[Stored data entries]
============
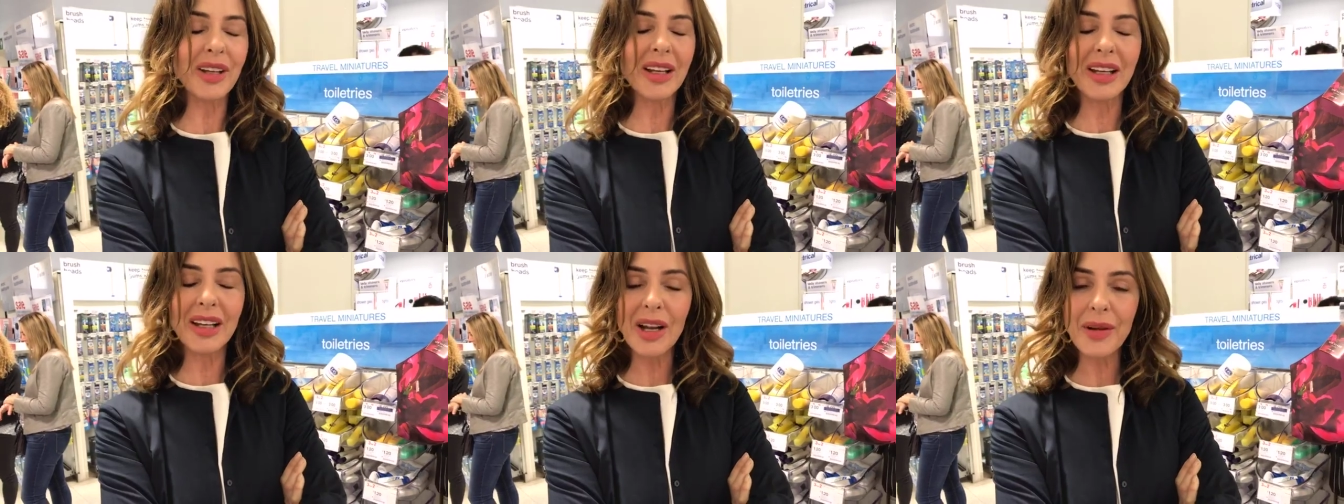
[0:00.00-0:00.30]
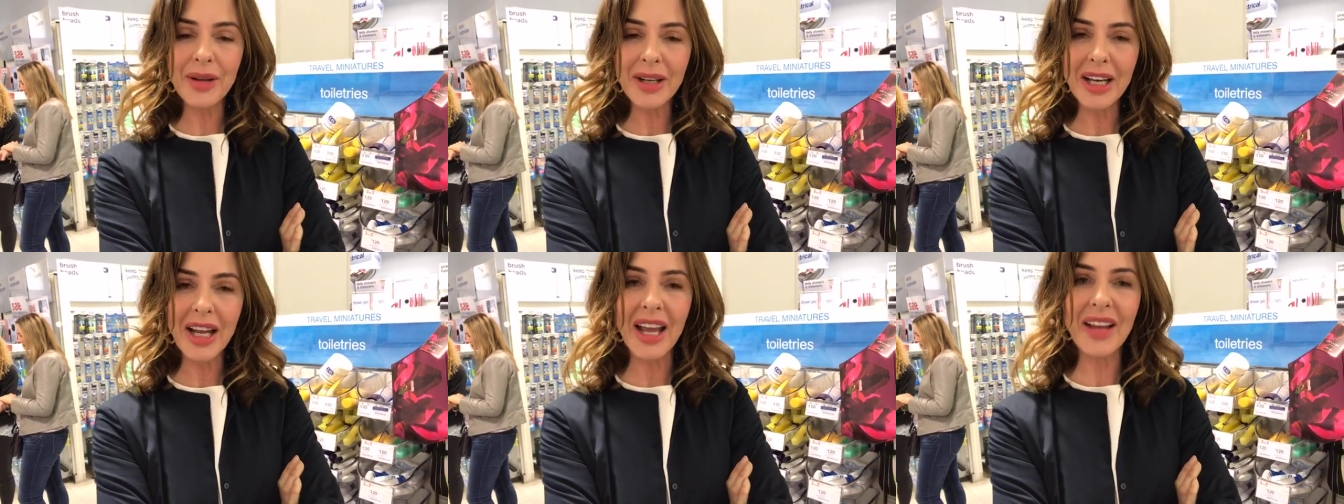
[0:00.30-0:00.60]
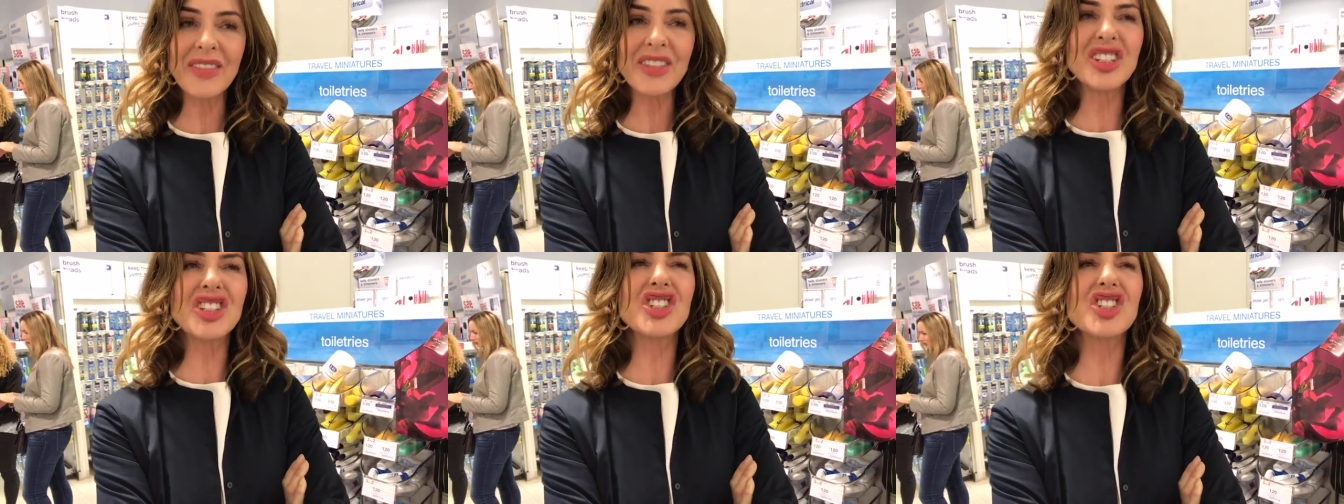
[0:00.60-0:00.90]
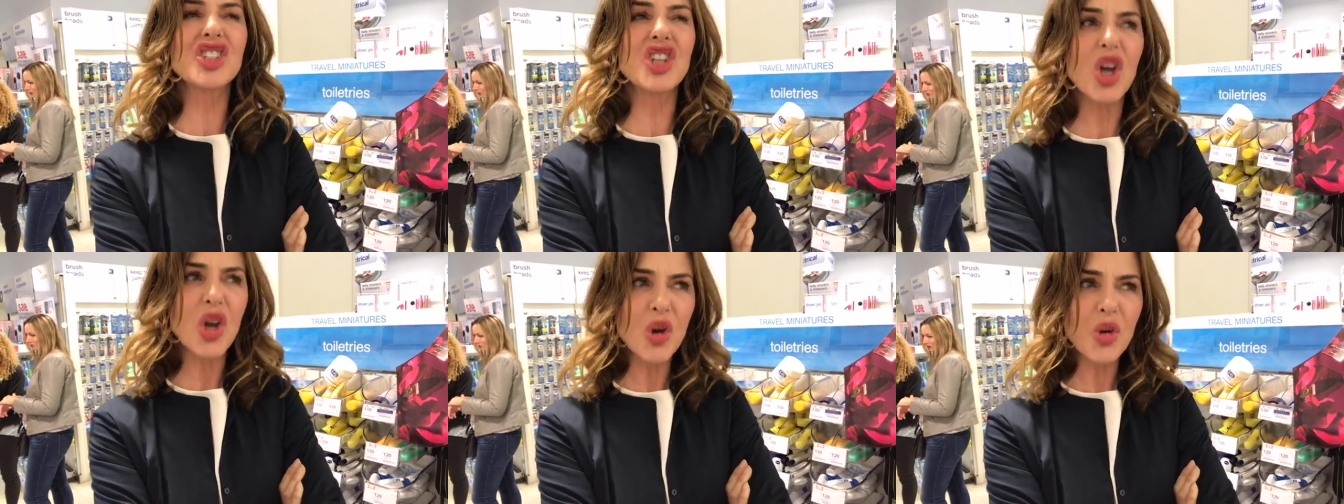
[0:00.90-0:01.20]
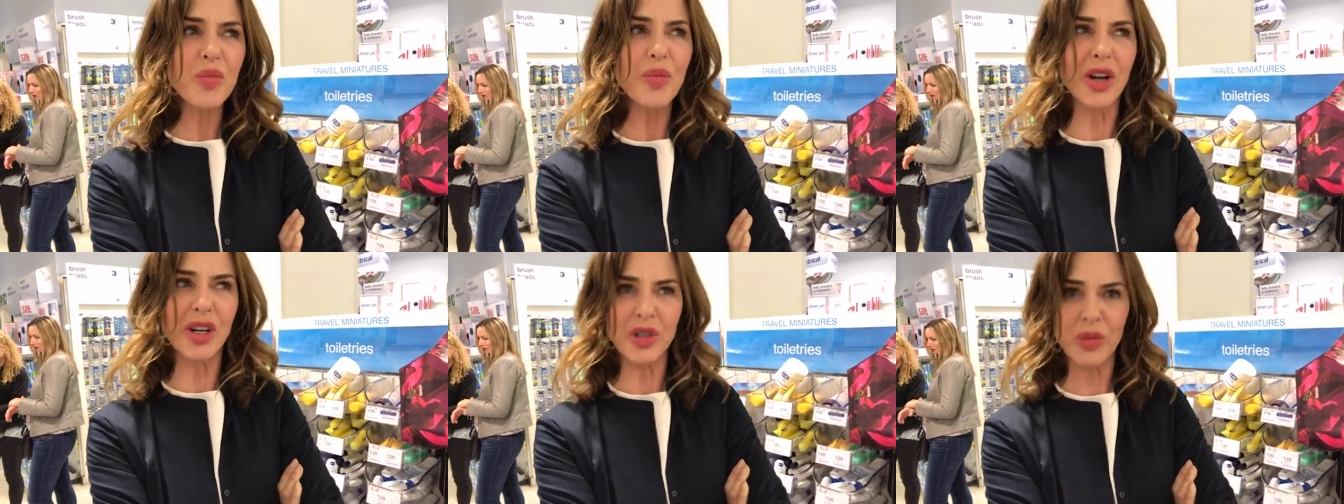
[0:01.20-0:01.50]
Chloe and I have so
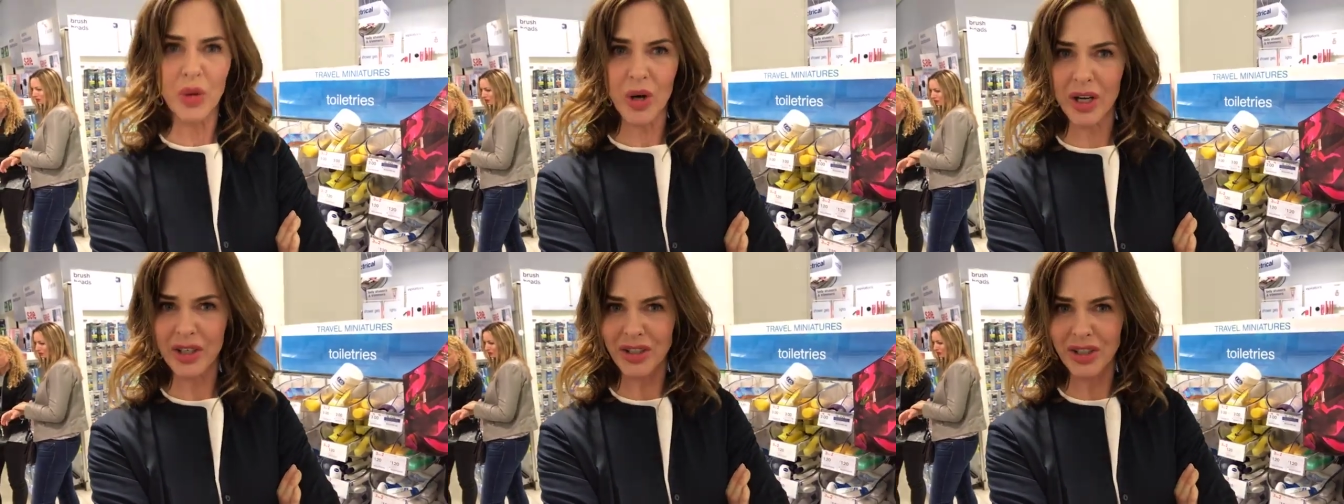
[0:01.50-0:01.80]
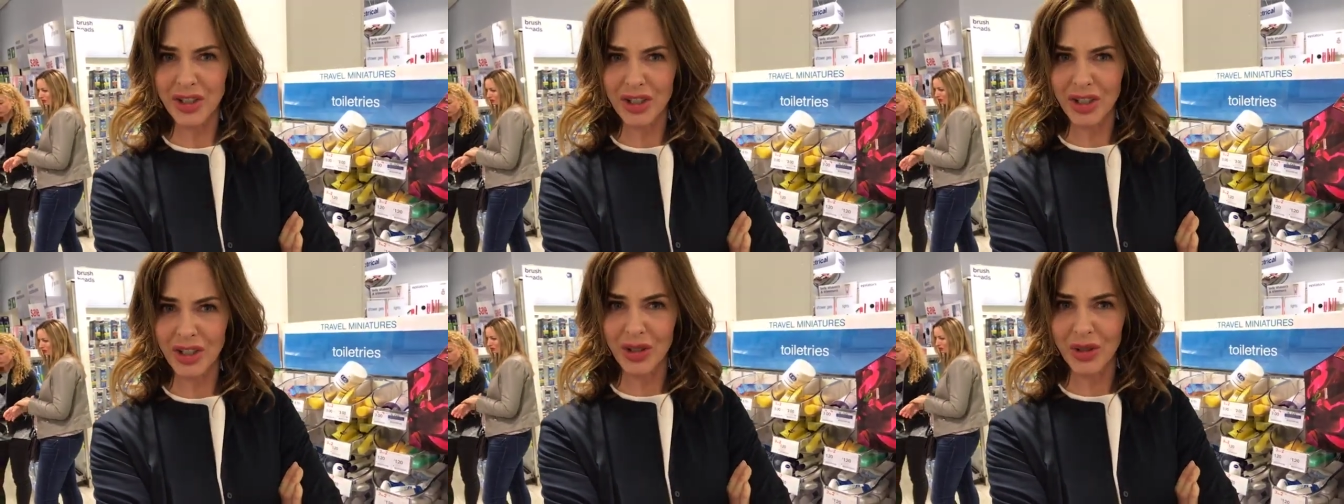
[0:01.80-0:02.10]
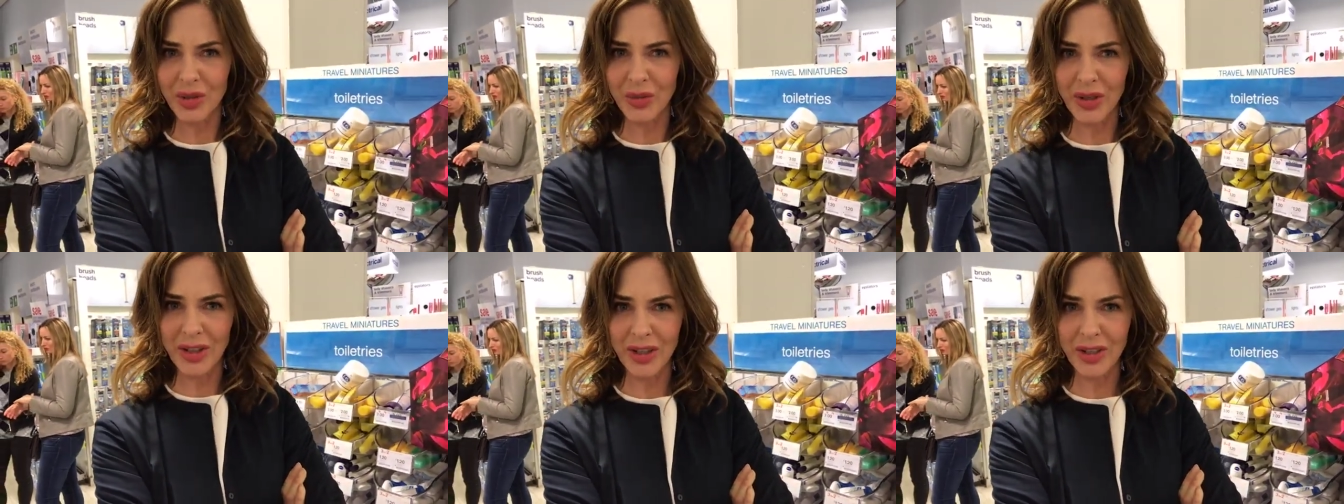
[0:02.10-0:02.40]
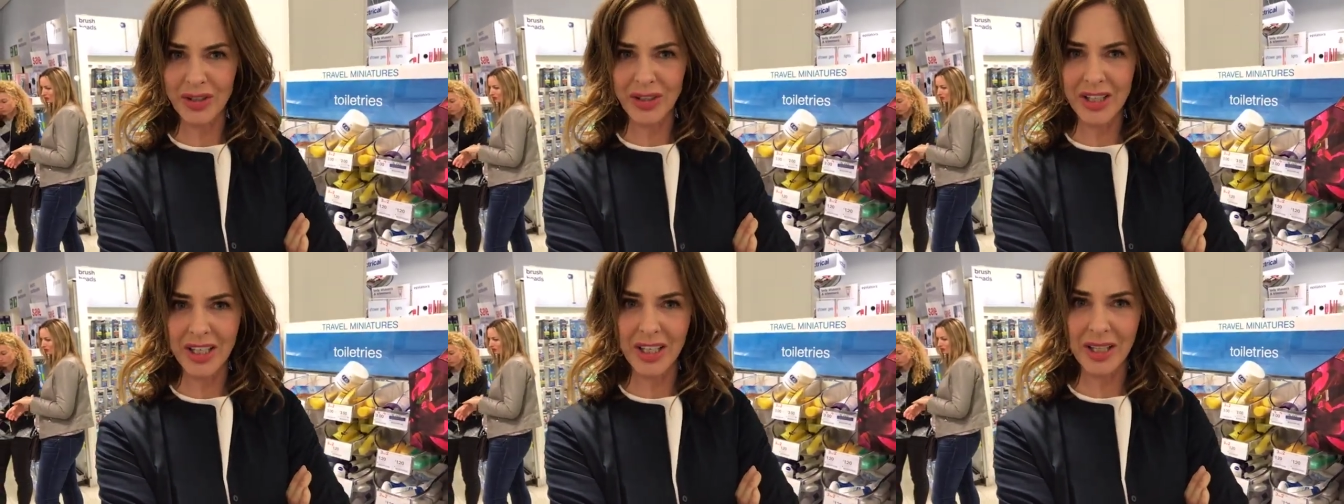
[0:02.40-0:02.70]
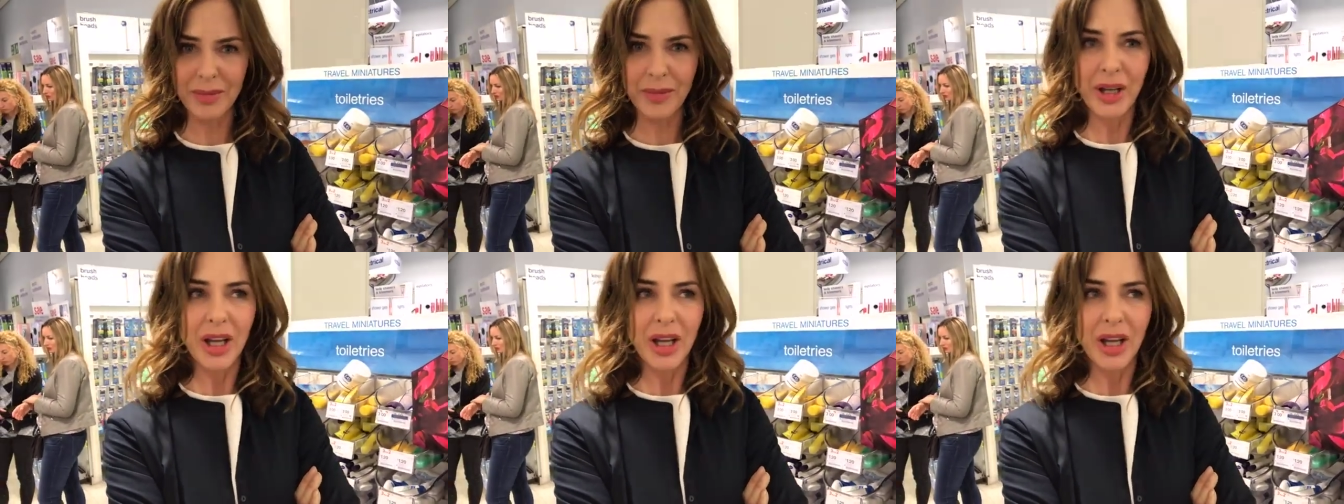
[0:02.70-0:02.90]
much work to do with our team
============
Please return the lines from the line with "[0:00.30-0:00.60]" through the last line of the data, both included, exactly, and without pictures.

[0:00.30-0:00.60]
[0:00.60-0:00.90]
[0:00.90-0:01.20]
[0:01.20-0:01.50]
Chloe and I have so
[0:01.50-0:01.80]
[0:01.80-0:02.10]
[0:02.10-0:02.40]
[0:02.40-0:02.70]
[0:02.70-0:02.90]
much work to do with our team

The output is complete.